The America First narrative that animated the Presidential Campaign of Donald Trump is rapidly transforming the US into an unpredictable outsider within the international community. This is definitely not new, since, after the Second World War, Washington has always acted independently and perhaps even beyond the limits of international norms and laws. This was possible because the United States were both a material and cultural superpower, able to shape a quite solid Western consensus around its policies. Nowadays, the relative power of America is, to some extent, declining and this is reducing its space of authority, as well as the possibility of being accepted as a justified outsider by its partners. America First is exacerbating the US disengagement from the international community, while the querelle around the nuclear deal is increasing the perception of the “US as an international trouble maker and unreliable partner”, as stated by Arshin Adib-Moghaddam, professor at the School of Oriental and African Studies.

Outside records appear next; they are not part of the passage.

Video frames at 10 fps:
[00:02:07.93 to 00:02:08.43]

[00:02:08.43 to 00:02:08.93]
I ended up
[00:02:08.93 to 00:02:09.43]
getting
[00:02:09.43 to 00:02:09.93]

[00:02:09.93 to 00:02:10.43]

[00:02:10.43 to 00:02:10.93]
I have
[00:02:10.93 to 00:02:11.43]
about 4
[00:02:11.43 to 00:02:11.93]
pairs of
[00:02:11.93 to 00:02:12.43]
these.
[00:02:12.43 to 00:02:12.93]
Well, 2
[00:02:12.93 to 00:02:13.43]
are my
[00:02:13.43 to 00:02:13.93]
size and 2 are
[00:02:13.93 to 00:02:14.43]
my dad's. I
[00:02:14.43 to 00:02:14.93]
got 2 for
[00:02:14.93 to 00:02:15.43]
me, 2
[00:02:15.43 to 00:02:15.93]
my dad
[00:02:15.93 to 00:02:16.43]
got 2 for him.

Yet, Trump’s strategy for the JCPOA becomes even more problematic if we think that beside the effort to regulate Tehran’s nuclear programme there was the clear intention –shared by all the parties involved- of promoting the re-inclusion of Iran within the international community. The European Union, the United Kingdom, China and Russia remain coherent with the consensus reached in October 2015, attracted by the political and economic opportunities offered by the re-election of the moderate Hassan Rouhani. Paradoxically, a deal that aimed to include Iran within a global consensus is resulting in the self-promoted exclusion of the United States from the international general agreement. US overseas partners (e.g. the UK and Europe) and old enemies are polarising themselves against Washington in a quite unprecedented way, signalling a problematic reality that goes extensively beyond the Iranian question.

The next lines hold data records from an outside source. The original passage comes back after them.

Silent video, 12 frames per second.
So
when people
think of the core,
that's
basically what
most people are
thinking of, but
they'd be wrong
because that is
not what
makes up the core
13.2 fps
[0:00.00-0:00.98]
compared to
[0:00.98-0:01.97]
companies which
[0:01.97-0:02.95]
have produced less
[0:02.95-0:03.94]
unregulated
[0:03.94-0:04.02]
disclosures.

Consequences can be dangerous. As the Iranian vice-president for Economic Affairs states, Trump’s rhetoric “has angered everybody”. Yet, bi-lateralizing the agreement means re-focusing the rhetoric of US-Iran relations around the “vitriol violence” that dominated the post-1979 environment, giving substance to the claims of Tehran’s most conservative and against-the-deal factions. It is no coincidence that, in his decertification speech, President Trump called for new direct sanctions towards the Islamic Revolutionary Guard Corps. Provoking the IRGC –perhaps the strongest bastion of anti-Americanism in Iran- means treating the fragile equilibria on which the deal has been accepted by Tehran’s establishment and, consequently, vanishing “the diplomatic policy that sustained the IRI’s moderate and pragmatic factions embodied by Iranian president Hassan Rouhani and foreign affairs minister Javad Zarif”, says Stella Morgana, PhD candidate at Leiden University. Within the domestic battleground, Iranian moderates still find in the global consensus around the nuclear deal a safe harbor for its maintenance, deeply criticizing the unilateral approach promoted by the US administration.

Yet, Trump’s decisions are eroding the base of the agreement, the internationality–the existence of a global consensus- that forced all the parties and Iran in primis to reconsider their prejudices about the opponents. If this is undermined, the path of the nuclear deal will effectively be in danger.

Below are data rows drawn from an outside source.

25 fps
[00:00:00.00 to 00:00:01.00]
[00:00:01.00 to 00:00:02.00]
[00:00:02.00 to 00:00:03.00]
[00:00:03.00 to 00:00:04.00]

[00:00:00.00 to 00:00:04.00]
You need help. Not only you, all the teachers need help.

In the growing-polarization of the Middle East, President Trump is once again discarding Iran and re-centring the US positioning around the safe and sound alliance with Israel and Saudi Arabia. However, Washington European partners seems not receptive to this policy, questioning more than ever the American hegemonic attractiveness. Javad Zarif, the Iranian Foreign Minister, tweeted that US and its allies are more worried that Iran abides by the JCPOA than violates it. Zarif’s sharp tweet does not seem wrong: if Iran remains on track with the implementation of the JCOPOA, making the nuclear deal a two-way relationship remains the only option to increase the tensions with Teheran. However, after Trump’s decertification of the deal, the global consensus around the preservation of the JCPOA has finally surpassed the importance of the agreement itself. Perhaps this is the worst picture for Washington.

Jacopo Scita is a postgraduate student at the School of Oriental and African Studies, University of London.